* Data supplied *
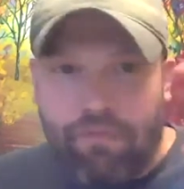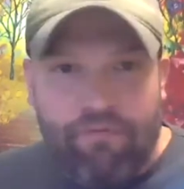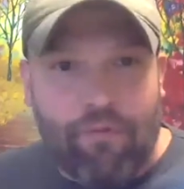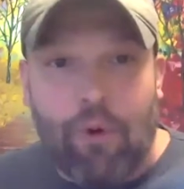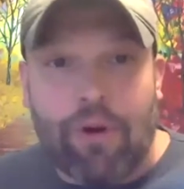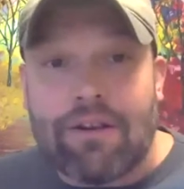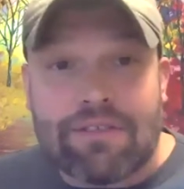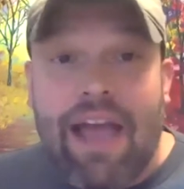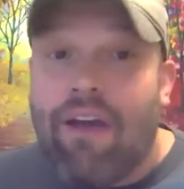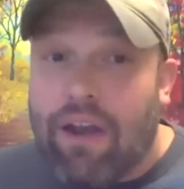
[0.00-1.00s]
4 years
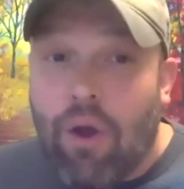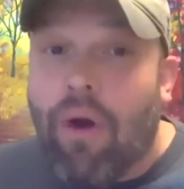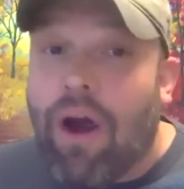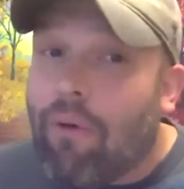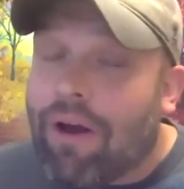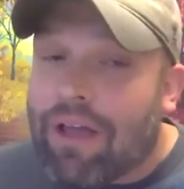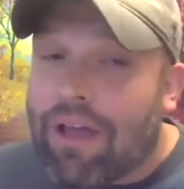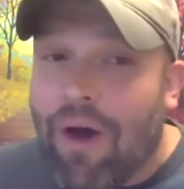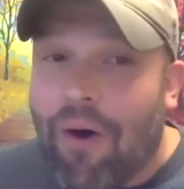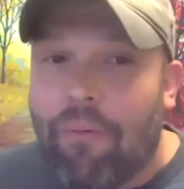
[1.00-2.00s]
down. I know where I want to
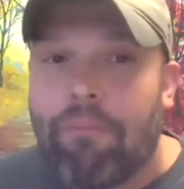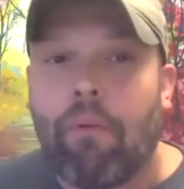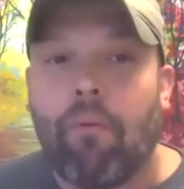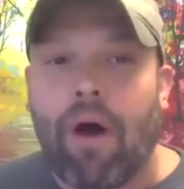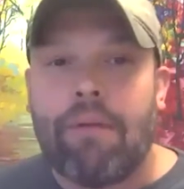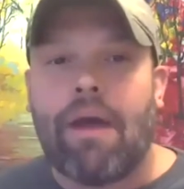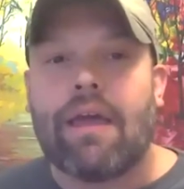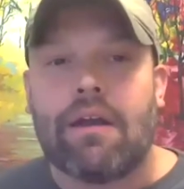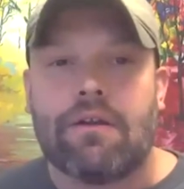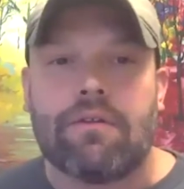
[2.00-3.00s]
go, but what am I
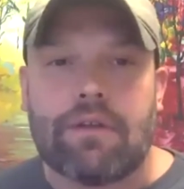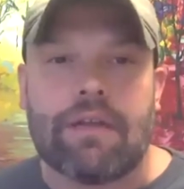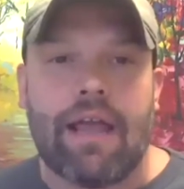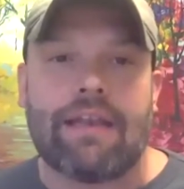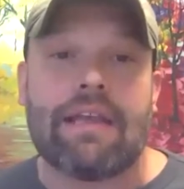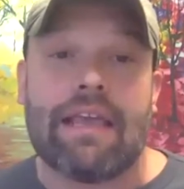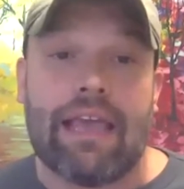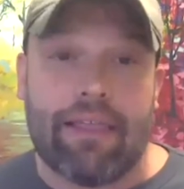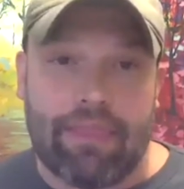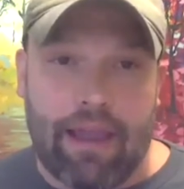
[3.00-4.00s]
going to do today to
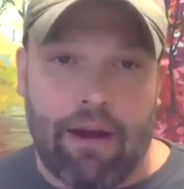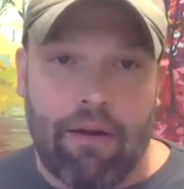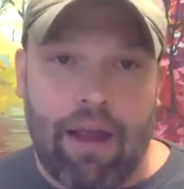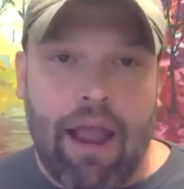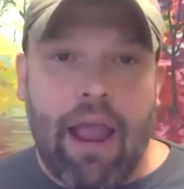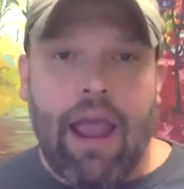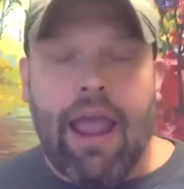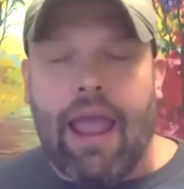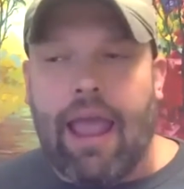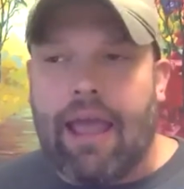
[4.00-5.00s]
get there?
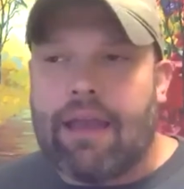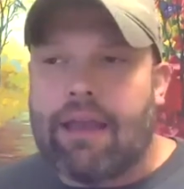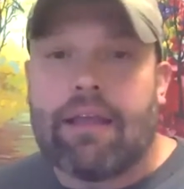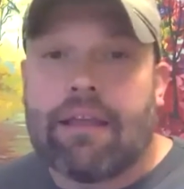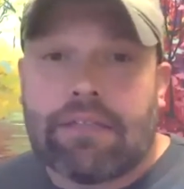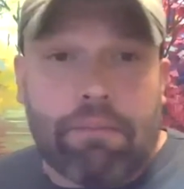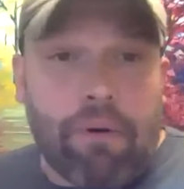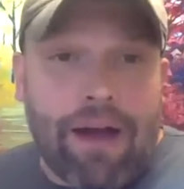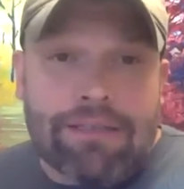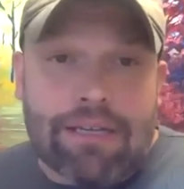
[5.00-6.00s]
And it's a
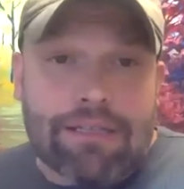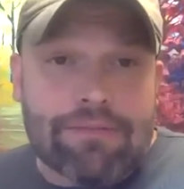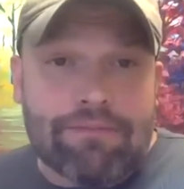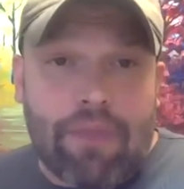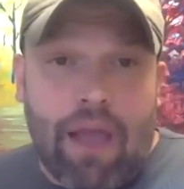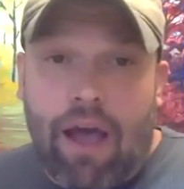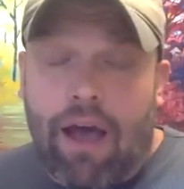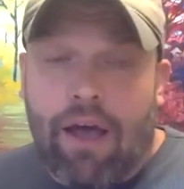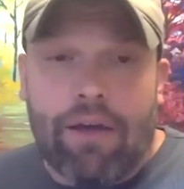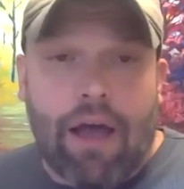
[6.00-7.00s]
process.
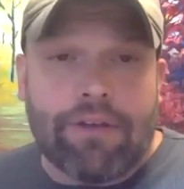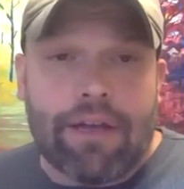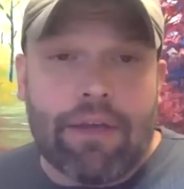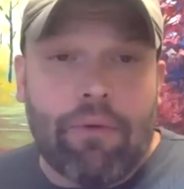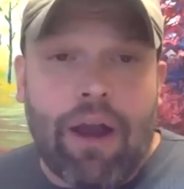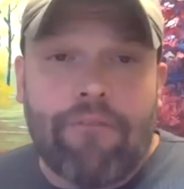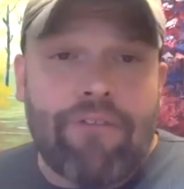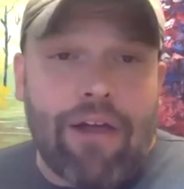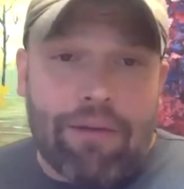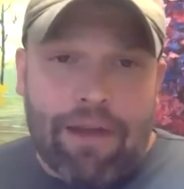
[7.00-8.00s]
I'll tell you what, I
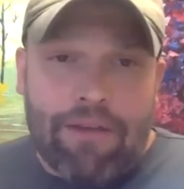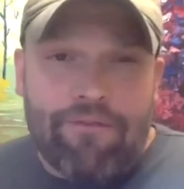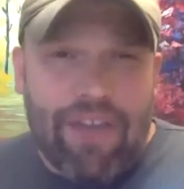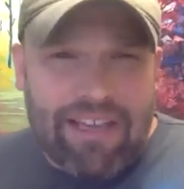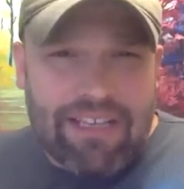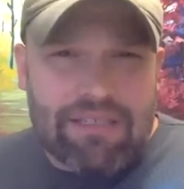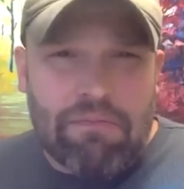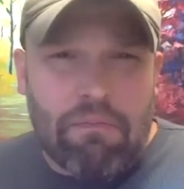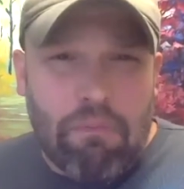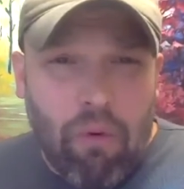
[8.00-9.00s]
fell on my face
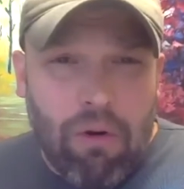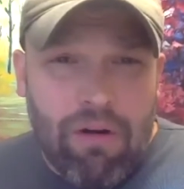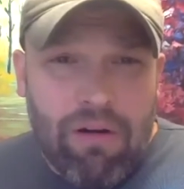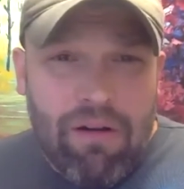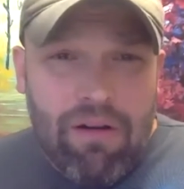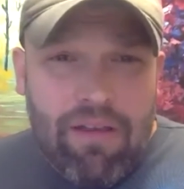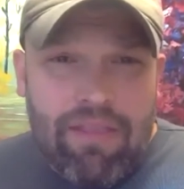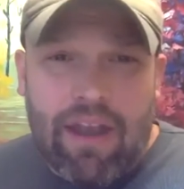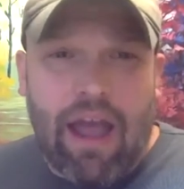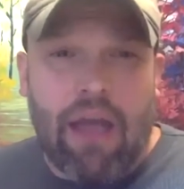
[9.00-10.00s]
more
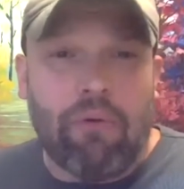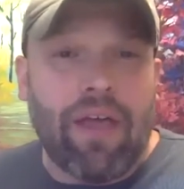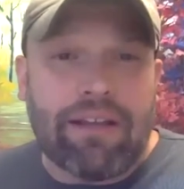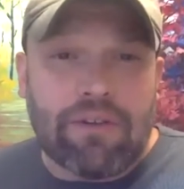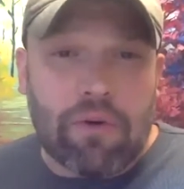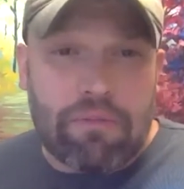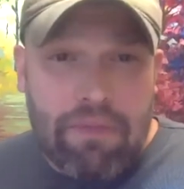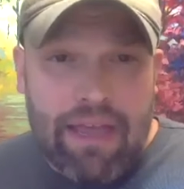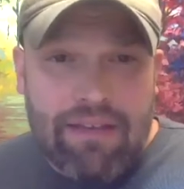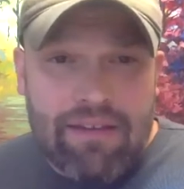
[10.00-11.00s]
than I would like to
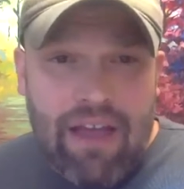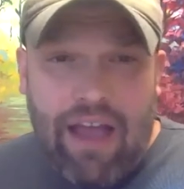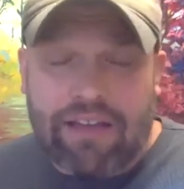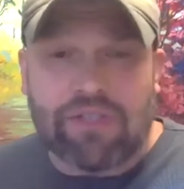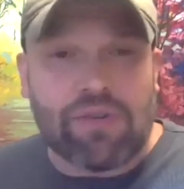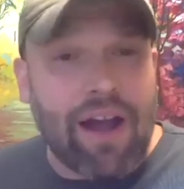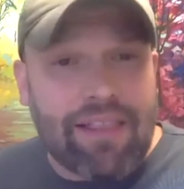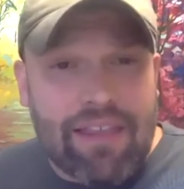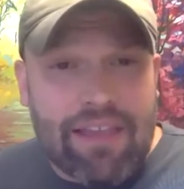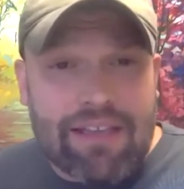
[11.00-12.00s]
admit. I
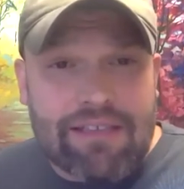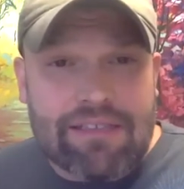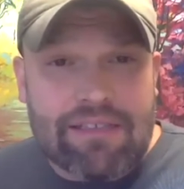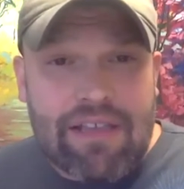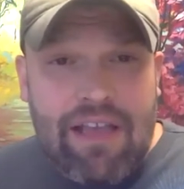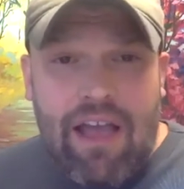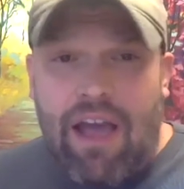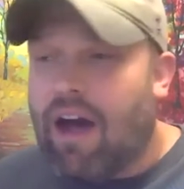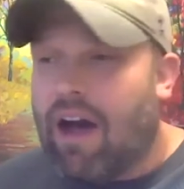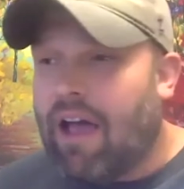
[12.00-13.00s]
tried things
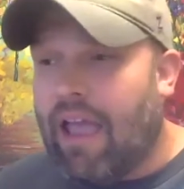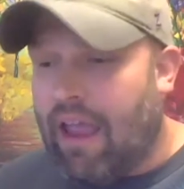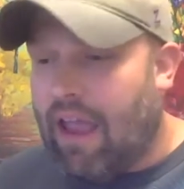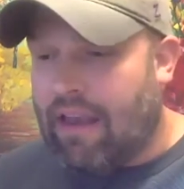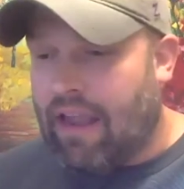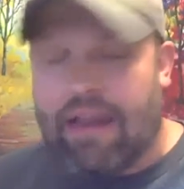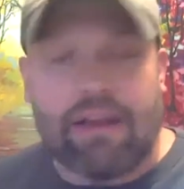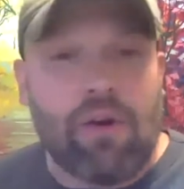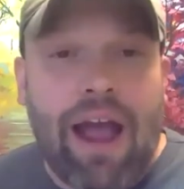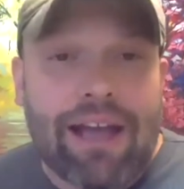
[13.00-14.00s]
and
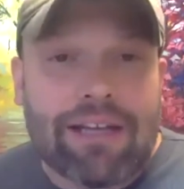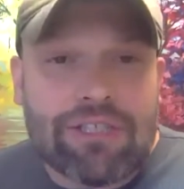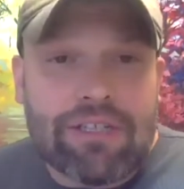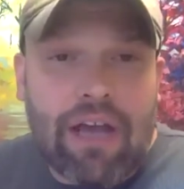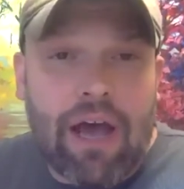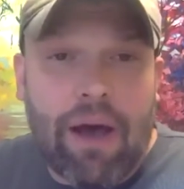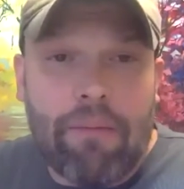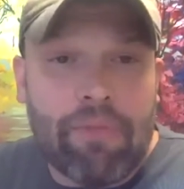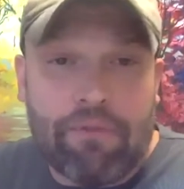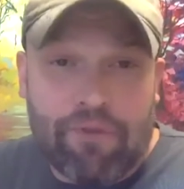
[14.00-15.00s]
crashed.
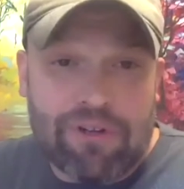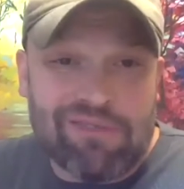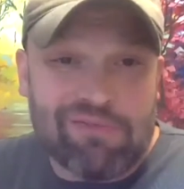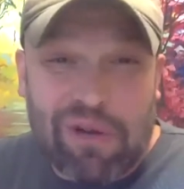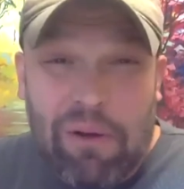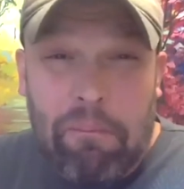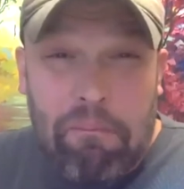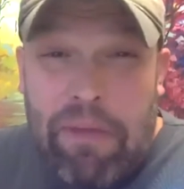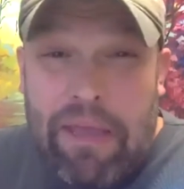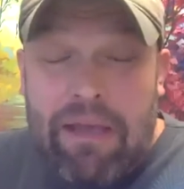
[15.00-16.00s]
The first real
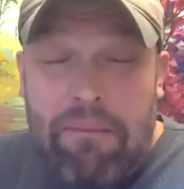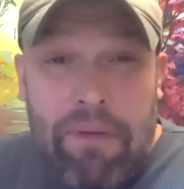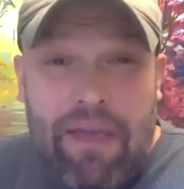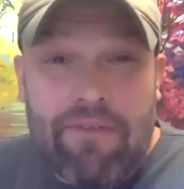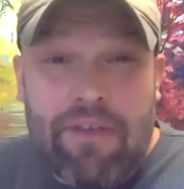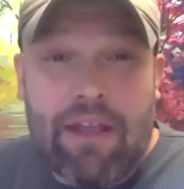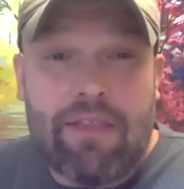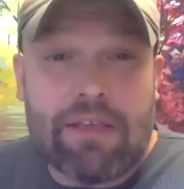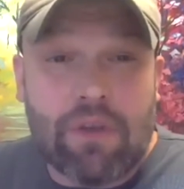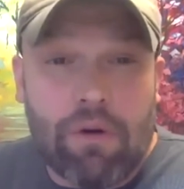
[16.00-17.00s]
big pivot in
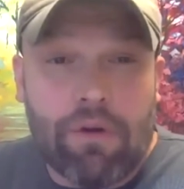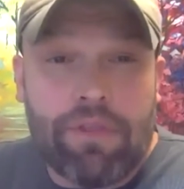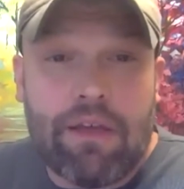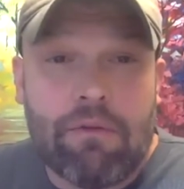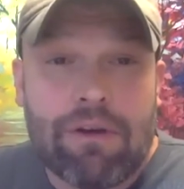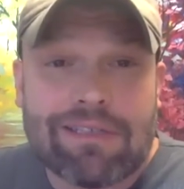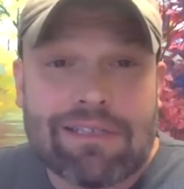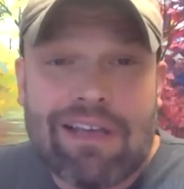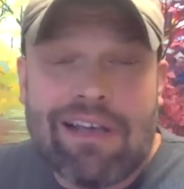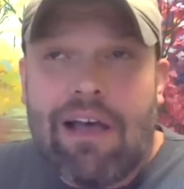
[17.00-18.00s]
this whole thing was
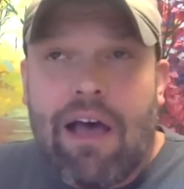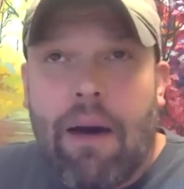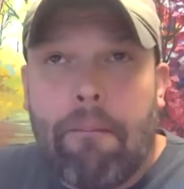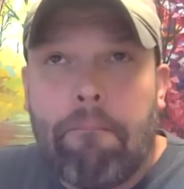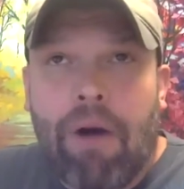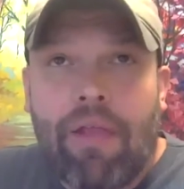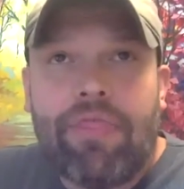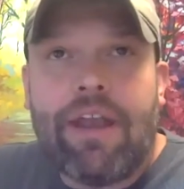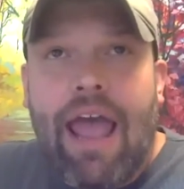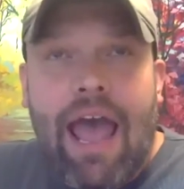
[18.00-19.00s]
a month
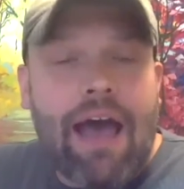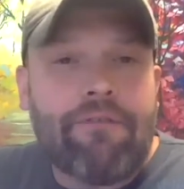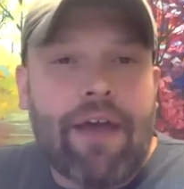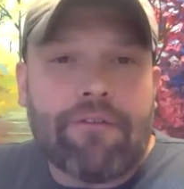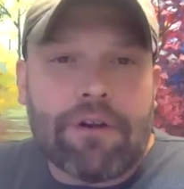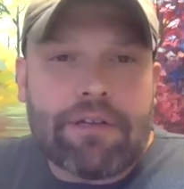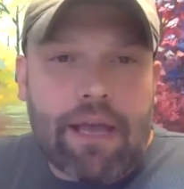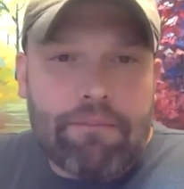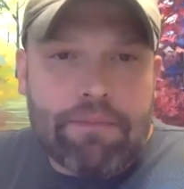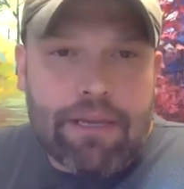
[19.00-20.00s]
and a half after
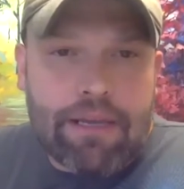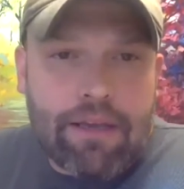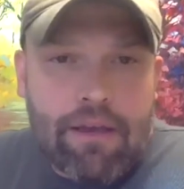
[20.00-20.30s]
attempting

...

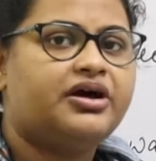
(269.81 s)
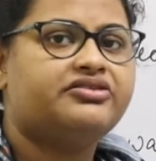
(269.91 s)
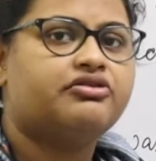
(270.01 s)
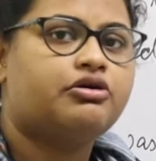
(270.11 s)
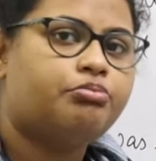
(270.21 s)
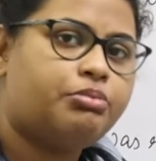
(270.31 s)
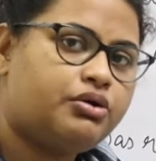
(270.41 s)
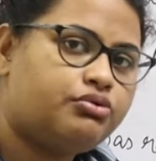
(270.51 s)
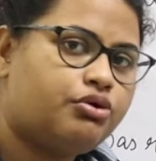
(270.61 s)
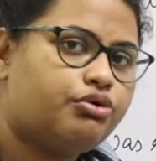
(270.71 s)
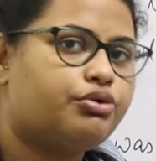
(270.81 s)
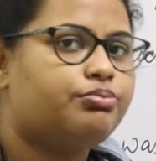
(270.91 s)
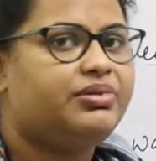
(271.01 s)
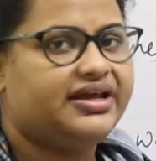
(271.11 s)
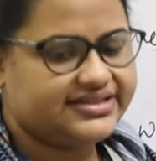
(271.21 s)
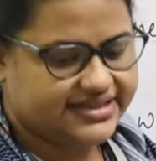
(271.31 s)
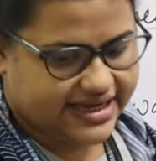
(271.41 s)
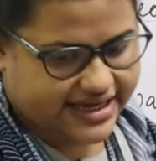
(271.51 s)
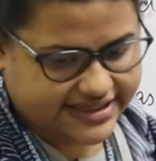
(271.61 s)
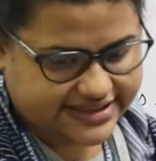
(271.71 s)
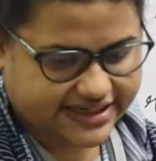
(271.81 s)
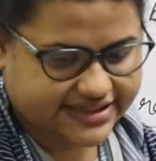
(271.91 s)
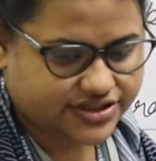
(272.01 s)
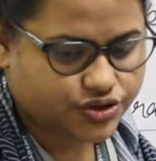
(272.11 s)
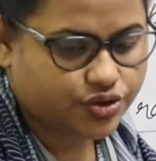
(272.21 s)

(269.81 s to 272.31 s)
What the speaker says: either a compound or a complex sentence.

---

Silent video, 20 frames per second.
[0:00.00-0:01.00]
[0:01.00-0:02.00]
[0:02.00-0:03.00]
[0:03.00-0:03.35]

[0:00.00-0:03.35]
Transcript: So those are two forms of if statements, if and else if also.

* Instructions to follow *
Would you retype exactly the lines above, from the line with "[0:01.00-0:02.00]" to the line with "Transcript: So those", with both end lines kept and nothing more?

* Output for this task *
[0:01.00-0:02.00]
[0:02.00-0:03.00]
[0:03.00-0:03.35]

[0:00.00-0:03.35]
Transcript: So those are two forms of if statements, if and else if also.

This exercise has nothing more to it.